Позиция стороннего наблюдателя определяет и самую структуру лабрюйеровских портретов, особый подход писателя к чужому «я». Внутренний облик другого человека выступает для Лабрюйера как сумма внешних проявлений, скорее как маска, чем лицо. Его характеры — воплощение определенного порока, страсти или социального положения; этим Лабрюйер близок поэтике классицизма. Но он вносит в свои портреты живые, конкретные детали, словно списанные с натуры. Таков, например, портрет Кидия. Лабрюйер рисует, как он откашливается, поправляет манжеты, вытягивает руку, как растопыривает пальцы. По мнению писателя, характер человека проявляется в самом мелком, самом незначительном, неприметном поступке, в том, как человек входит в комнату, выходит из нее, садится и т. п. Каждая черточка, повадка, гримаса, телодвижение, любой жест схвачены Лабрюйером в их соотнесенности со всеми другими, и потому становятся элементами единой художественной структуры. Такой принцип обобщений, предвосхищающий литературу XVIII и XIX веков, для современников еще обладал непривычной новизной. Конкретность деталей заставляла их искать в персонажах «Характеров» сходство с реальными лицами того времени, подбирать к ним «ключи». Лабрюйер решительно возражал против таких попыток, справедливо утверждая, что писал он не сатиру против отдельных лиц, а рисовал нравы своего века,—но сами эти попытки знаменательны.
Андре Моруа назвал Лабрюйера первым великим французским писателем, который стал на путь «импрессионизма». Действительно, «Характеры» лишены строгого плана, построены достаточно свободно, и кажется, что композиция книги подчинена лишь капризу автора. Портреты, коротенькие рассказы, отдельные максимы, производят впечатление непосредственных зарисовок с натуры или записи случайно пришедших в голову мыслей. Но сам Лабрюйер утверждал, что в его книге есть строгая и продуманная композиция и что ее истинный замысел — изобразить «людей вообще».
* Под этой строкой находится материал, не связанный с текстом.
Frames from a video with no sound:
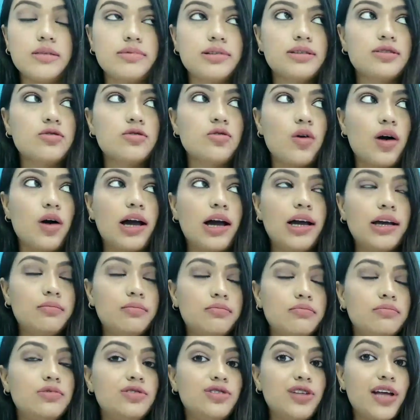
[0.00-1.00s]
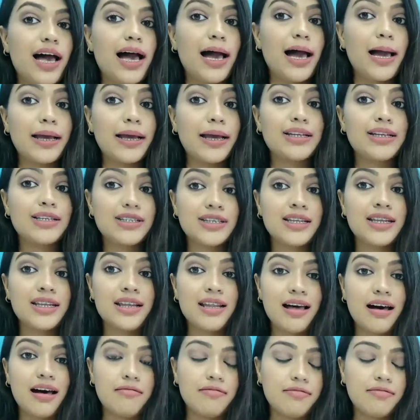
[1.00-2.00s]
So I just
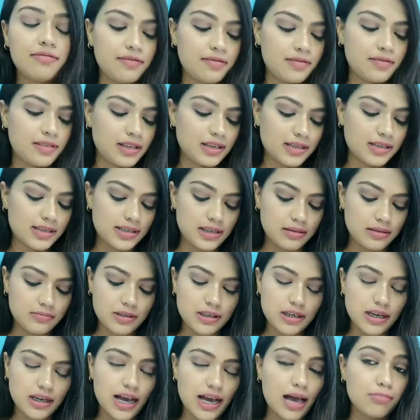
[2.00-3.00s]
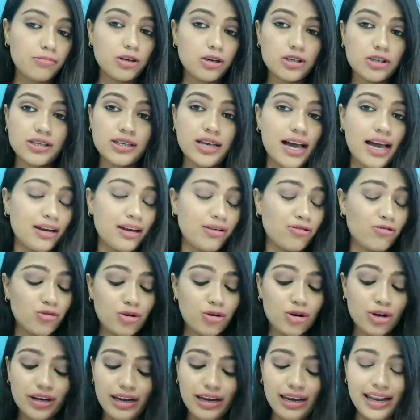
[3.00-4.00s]
love this lipstick because I do
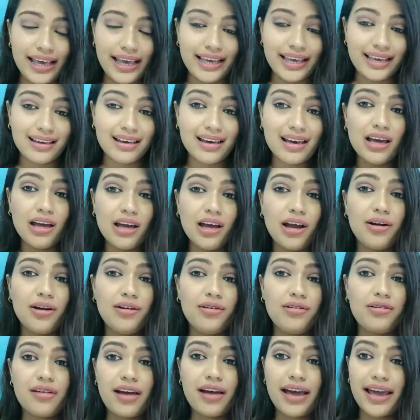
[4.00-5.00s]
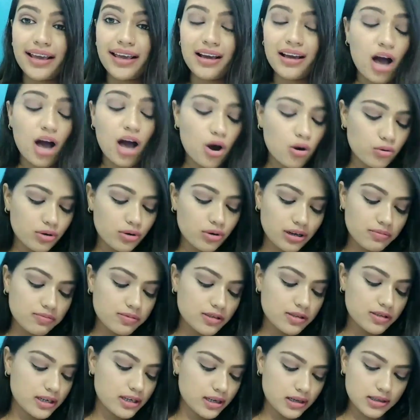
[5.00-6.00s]
not like drying out
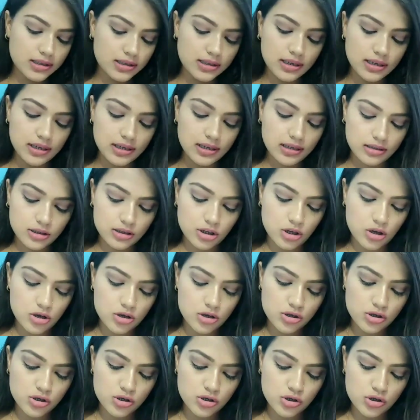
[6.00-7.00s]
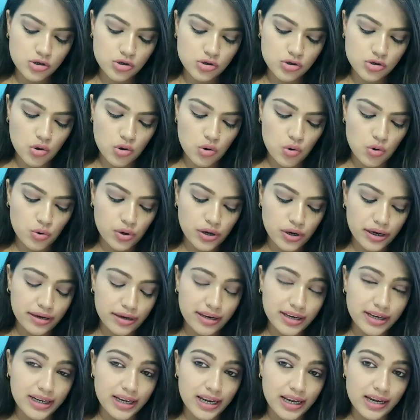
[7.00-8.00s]
lipsticks. It's so
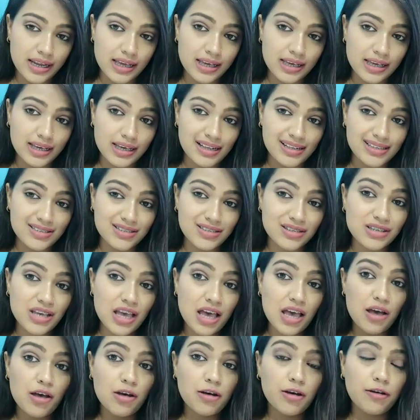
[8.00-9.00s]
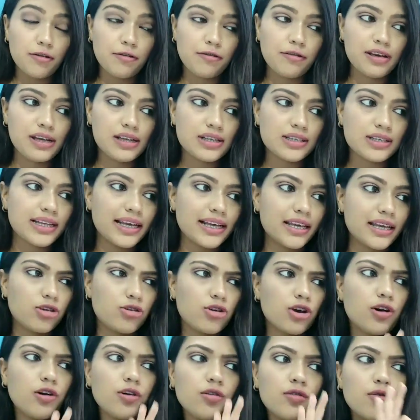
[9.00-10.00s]
irritating. It just feels like
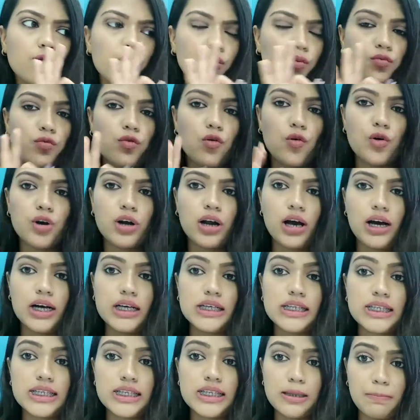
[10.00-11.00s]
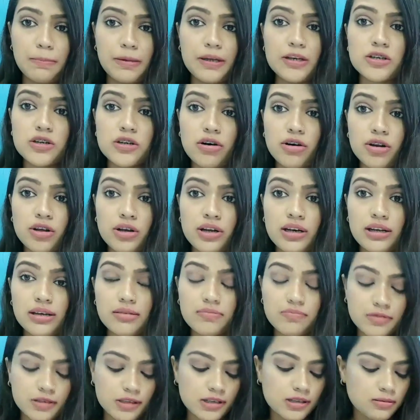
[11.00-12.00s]
you've worn a cement on your
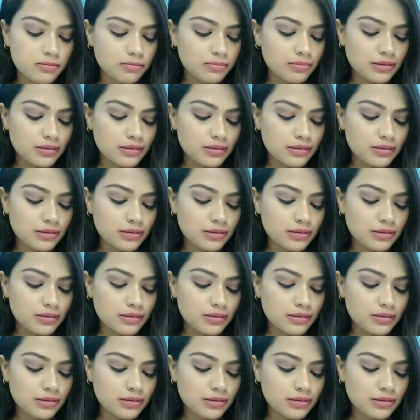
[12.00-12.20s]
lips.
Фрагментарность «Характеров» и на самом деле двойственна. Ограничимся одним примером: «Клеант благороднейший человек, и женился он на превосходной, очень разумной женщине; каждый из них украшение и гордость любого общества, На свете редко встречаются столь порядочные и учтивые люди, но... Завтра они расстаются: у нотариуса уже готов акт о раздельном жительстве».
Кажется, что здесь запечатлено случайное событие, редкий казус, одно из мгновений бытия. Но за этим рассказом следует неожиданная концовка: «Очевидно, иные достоинства не сочетаемы, иные добродетели несовместимы». Благодаря такой концовке весь отрывок уже читается как развернутая максима, как некая притча, имеющая самое широкое общечеловеческое значение. Фрагмент у Лабрюйера как бы заключает в себе полярные начала: образ случайного мгновения и некое стоящее над временем обобщение. История Клеанта содержит в свернутом виде сюжет рассказа или даже целого романа и потому представляет самостоятельный интерес. Завершающая максима не исчерпывает ее потенциального содержания. Из подобного типа сюжетов возникнут многие романы XVIII и XIX столетий.
И как мыслитель, и как художник, Лабрюйер завершает классический век и открывает новую страницу в истории французской литературы.
Без «Максим» Ларошфуко, «Мыслей» Паскаля и «Характеров» Лабрюйера наше представление о Франции XVII столетия было бы неполным. Не подчиненные строгому литературному канону, а потому более непосредственно связанные с жизненной реальностью, сочинения французских моралистов являют нам нравы, характеры, психологию, духовные искания людей той эпохи в более конкретных очертаниях, чем трагедии Корнеля и Расина и даже мольеровские комедии. Занимая особое место в литературе классицизма, афоризмы французских моралистов все же принадлежат этому художественному течению. Выражая сомнения в том, что люди могут руководствоваться голосом разума, Ларошфуко, Паскаль и Лабрюйер тем не менее сохраняют веру в силу разума — в способность человека познавать окружающий мир и свою собственную душу. Лучом разума французские моралисты освещают тайные глубины человеческого сердца, заключая свои наблюдения «в живые, сжатые и утонченные обороты» (Л. Толстой). Словесной форме они придают особое значение, ибо убеждены, что только в слове мысль обретает свое адекватное бытие, только будучи «изреченной», становится истиной.
Бальзак однажды назвал литературу «историей человеческого сердца». Французские моралисты вписали в эту историю одну из самых блистательных страниц.